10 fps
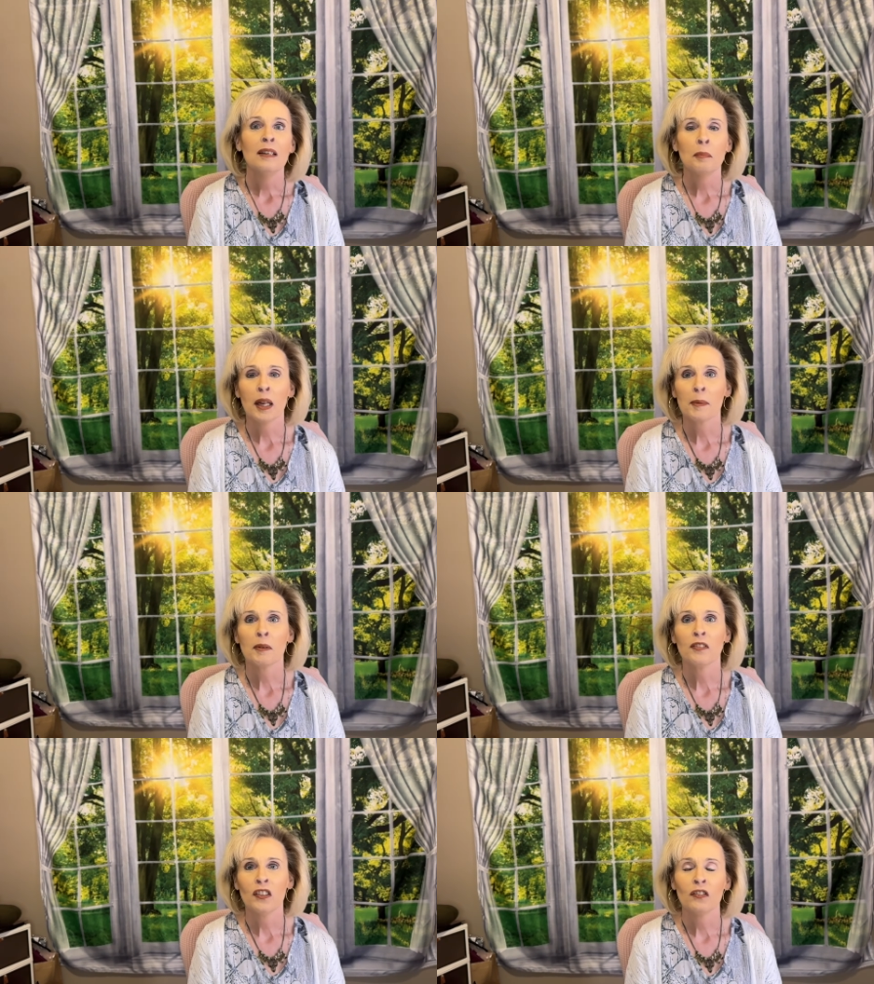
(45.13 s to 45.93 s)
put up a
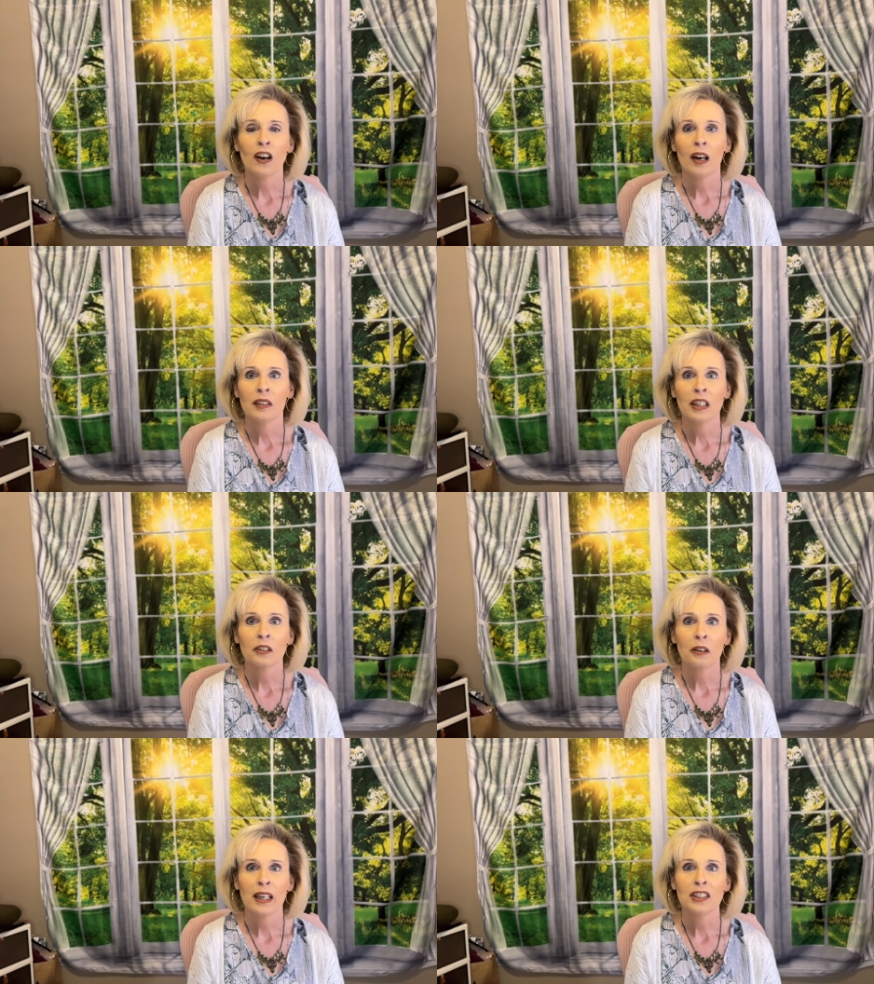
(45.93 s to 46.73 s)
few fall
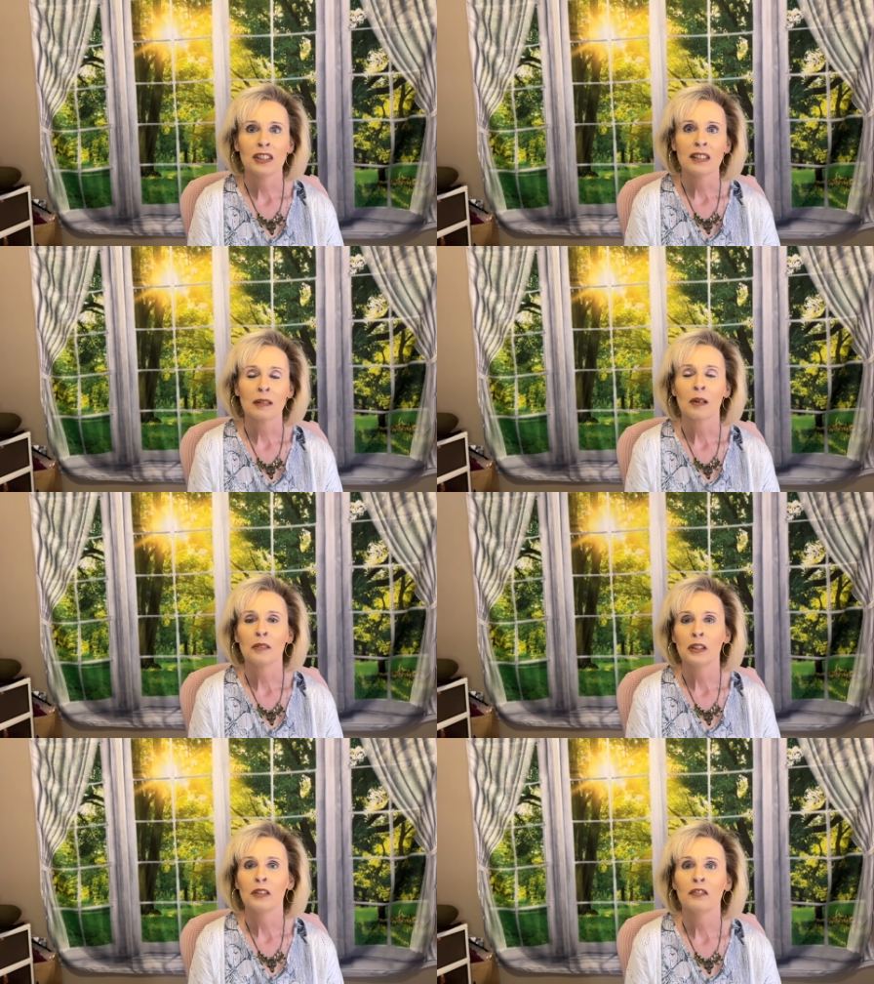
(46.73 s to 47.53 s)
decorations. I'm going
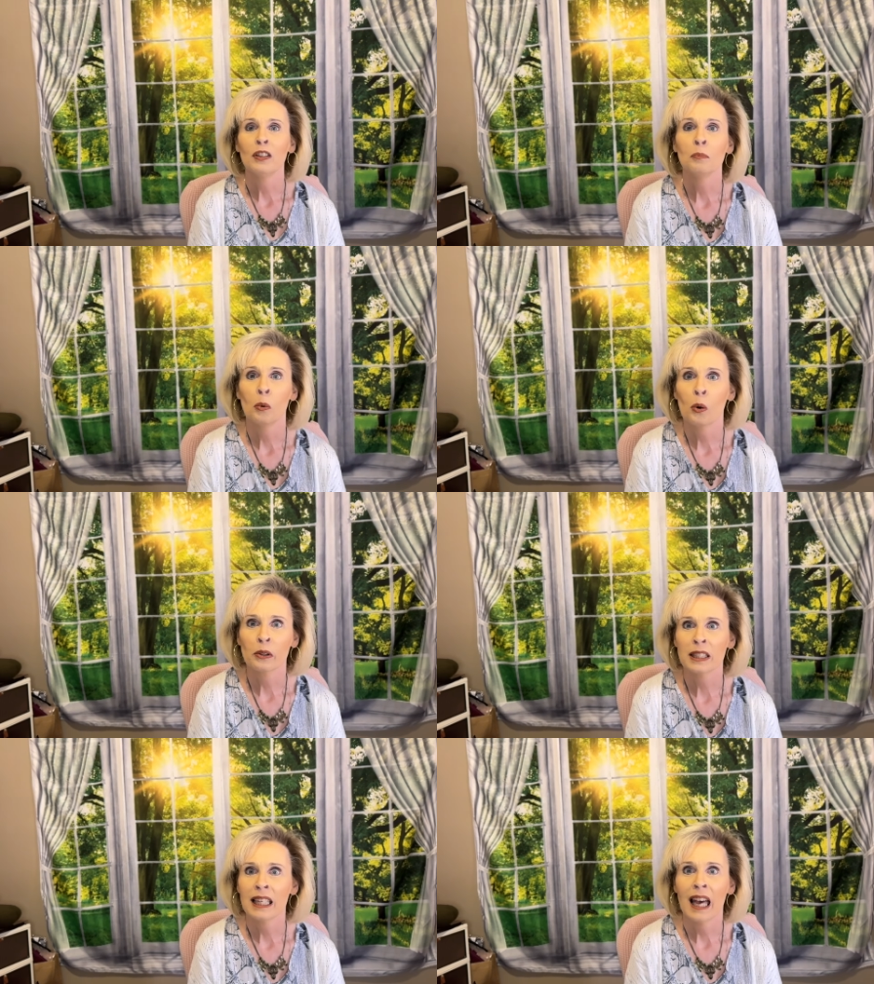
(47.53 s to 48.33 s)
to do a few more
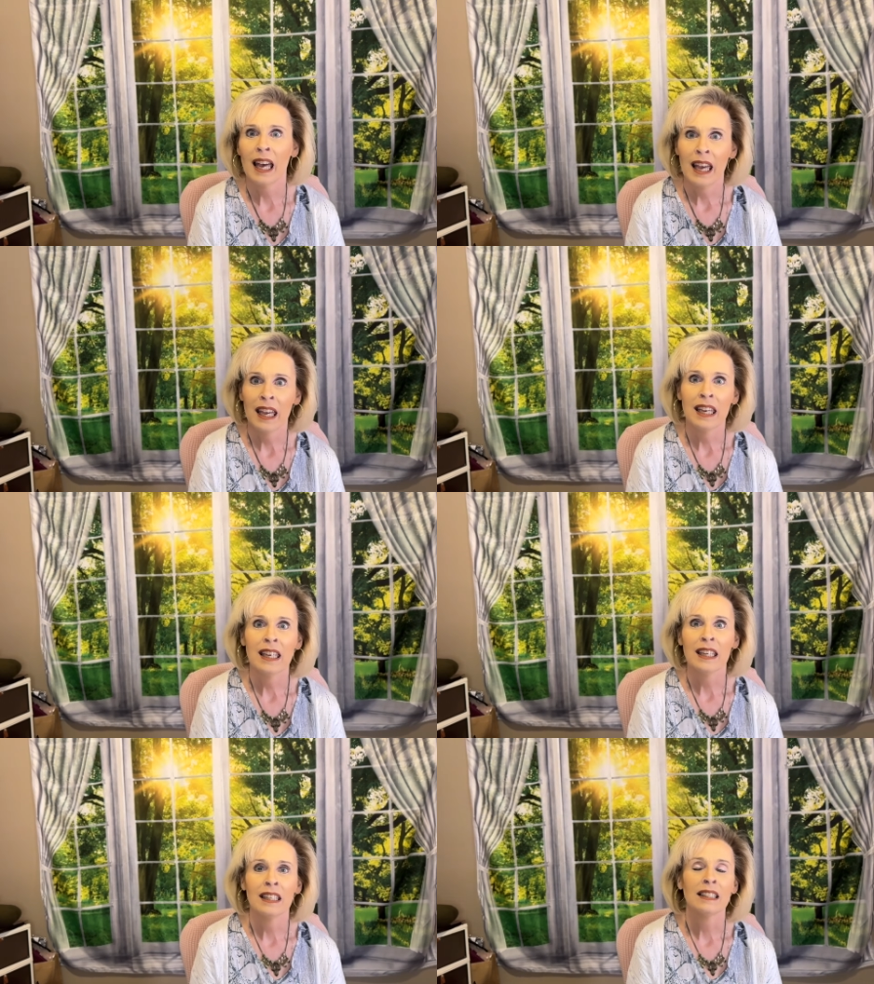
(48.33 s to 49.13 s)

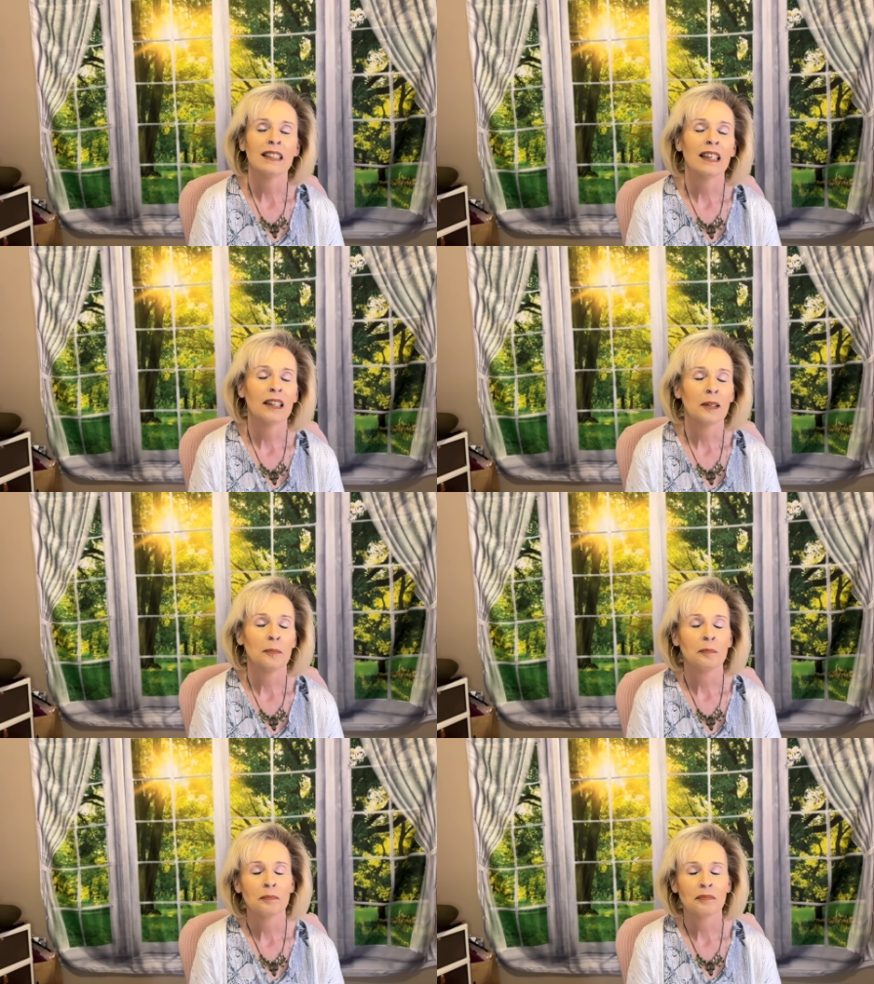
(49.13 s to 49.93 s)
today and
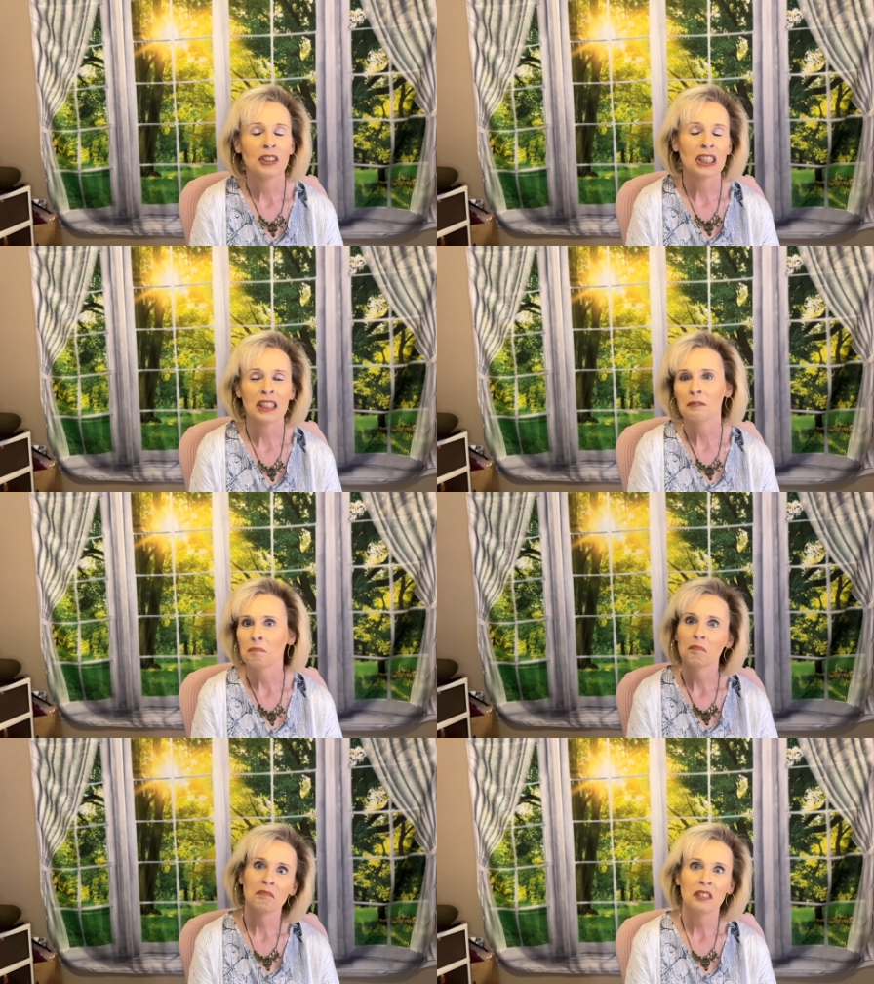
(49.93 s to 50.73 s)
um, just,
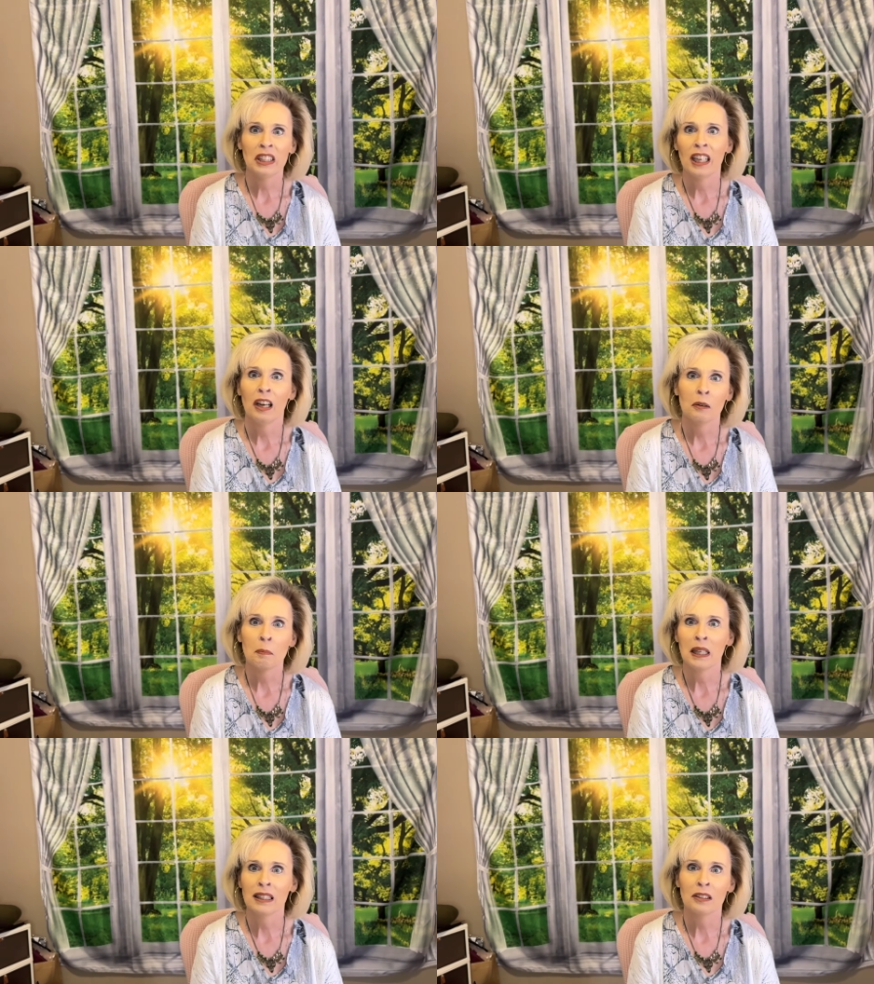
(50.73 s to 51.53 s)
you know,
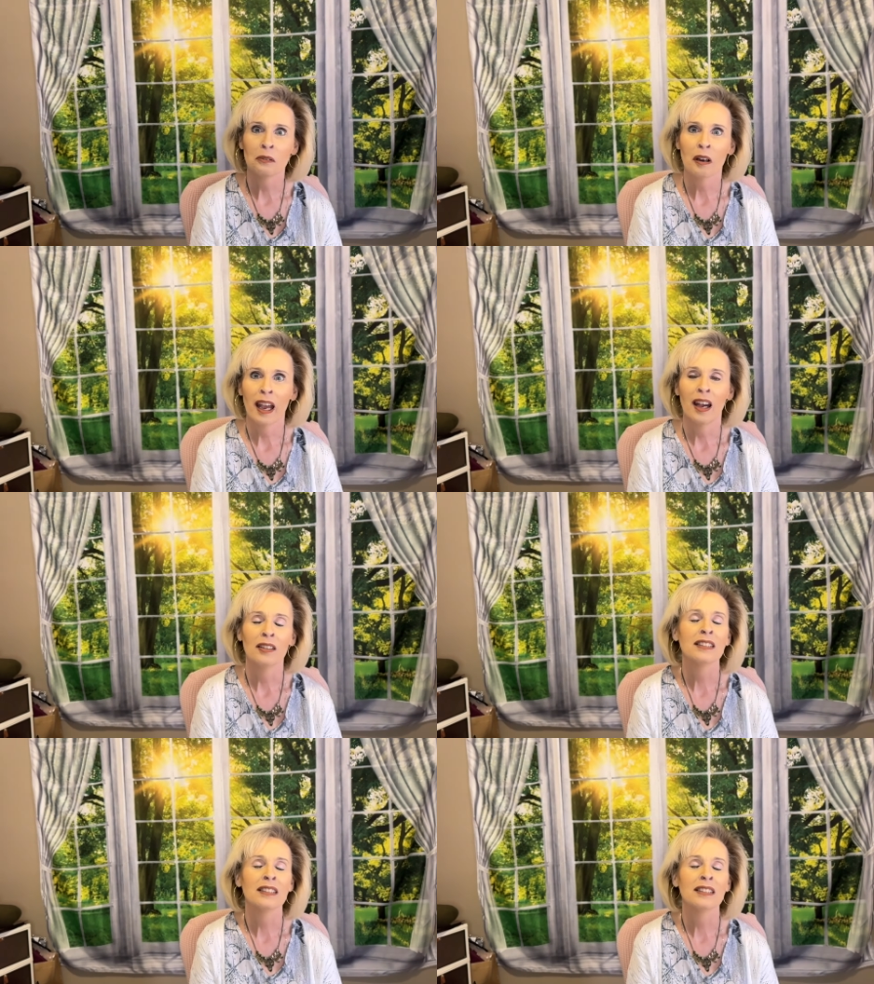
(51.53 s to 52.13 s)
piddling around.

• [Exercise directions]:
Print each line from the one containing "(45.93 s to 46.73 s)" through the last line of the listing, both included, exactly and with no pictures.

• [Task solution]:
(45.93 s to 46.73 s)
few fall
(46.73 s to 47.53 s)
decorations. I'm going
(47.53 s to 48.33 s)
to do a few more
(48.33 s to 49.13 s)

(49.13 s to 49.93 s)
today and
(49.93 s to 50.73 s)
um, just,
(50.73 s to 51.53 s)
you know,
(51.53 s to 52.13 s)
piddling around.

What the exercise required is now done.